With that, Sweden becomes one of the first nations to directly warn its citizens, in plain language, about the perils of disinformation in the modern age — and to provide concrete advice on how to avoid falling for it.

Of course, the threat of made-up news masquerading as legitimate is an old problem with a new name, given new life by new technology.

Some of the old pamphlets shown to CBC News in Stockholm do make a passing mention of being “on guard” against propaganda in relation to war’s “spies and saboteurs.” One depicts that multiple threat with the image of a large spider.

But the brochure’s modern version dedicates a full page to disinformation — whether in peacetime or in war.

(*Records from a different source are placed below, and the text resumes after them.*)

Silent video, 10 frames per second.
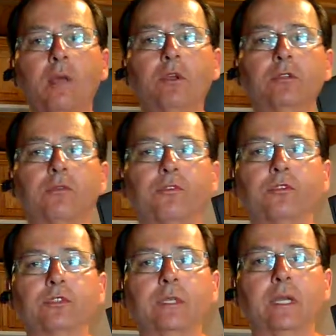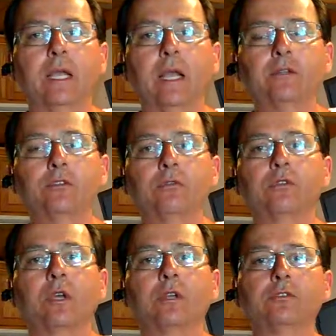But the first thing I had to do
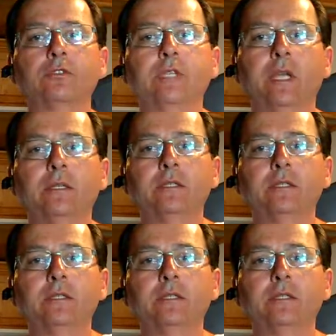was understand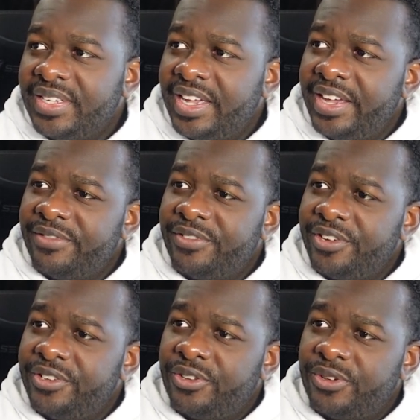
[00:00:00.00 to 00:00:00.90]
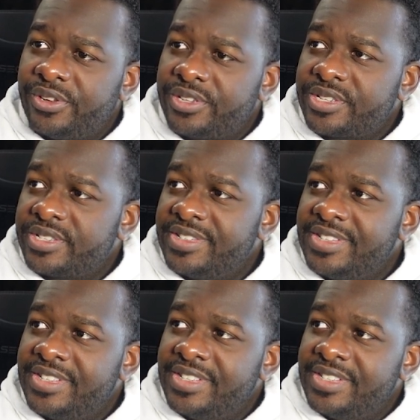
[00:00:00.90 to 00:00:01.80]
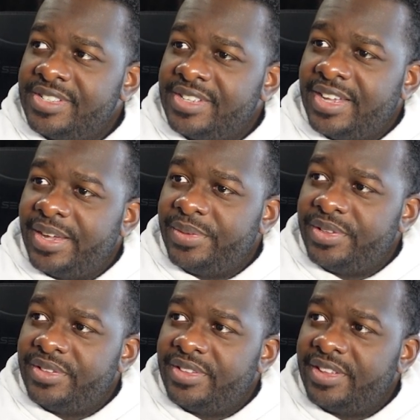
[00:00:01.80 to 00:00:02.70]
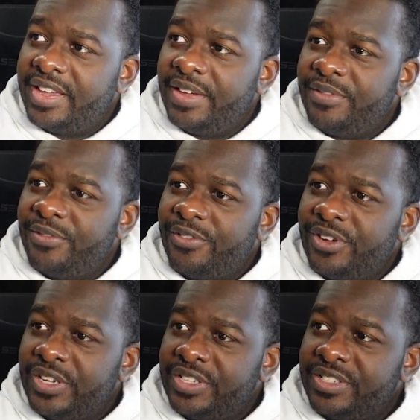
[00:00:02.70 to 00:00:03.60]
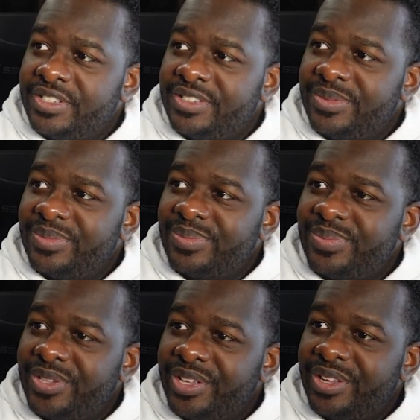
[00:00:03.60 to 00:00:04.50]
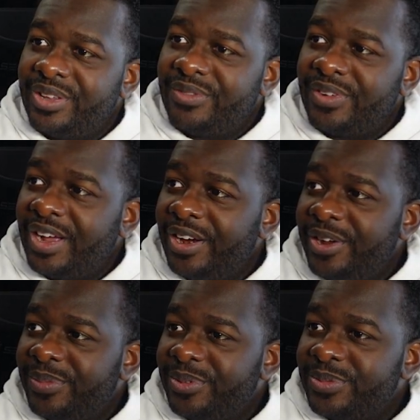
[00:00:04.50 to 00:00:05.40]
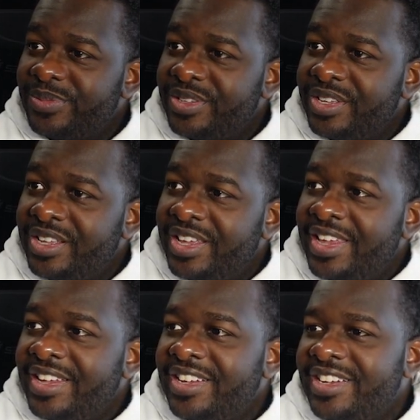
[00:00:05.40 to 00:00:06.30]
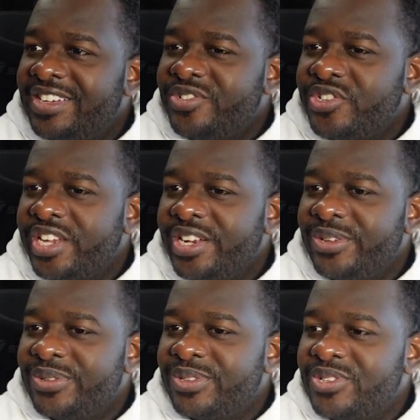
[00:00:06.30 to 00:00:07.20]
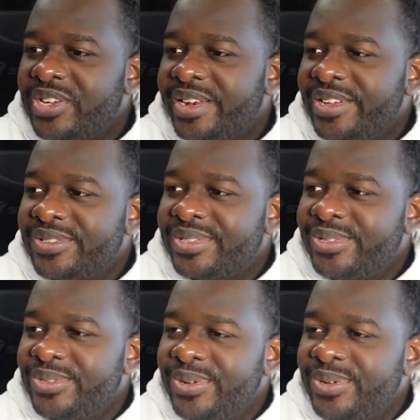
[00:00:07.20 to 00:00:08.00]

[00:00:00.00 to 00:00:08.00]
had fun doing this. I've been having fun playing Fire Emblem. Shout out to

“States and organisations are already using misleading information in order to try and influence our values and how we act,” it reads under the heading “Be on the Lookout for False Information.”

“The best protection against false information and hostile propaganda is to critically appraise the source,” it continues. “The way to do that is to ask questions like ‘Is this factual information or opinion?’ or ‘Is the source trustworthy?'”

It goes on to advise seeking out information from more than one source in order to verify it.

The warning arrives just months before a fall election in which foreign meddling and fake news are a significant concern. For authorities, it’s a happy coincidence.

“That is quite a big issue in Sweden especially now — we are going into elections,” said Christina Andersson of the Swedish Civil Contingencies Agency, which prepared the brochure.

“It’s a problem in the society as a whole,” she said in an interview at the agency’s offices in Stockholm. She would not speculate as to the main source of existing fake news in Sweden.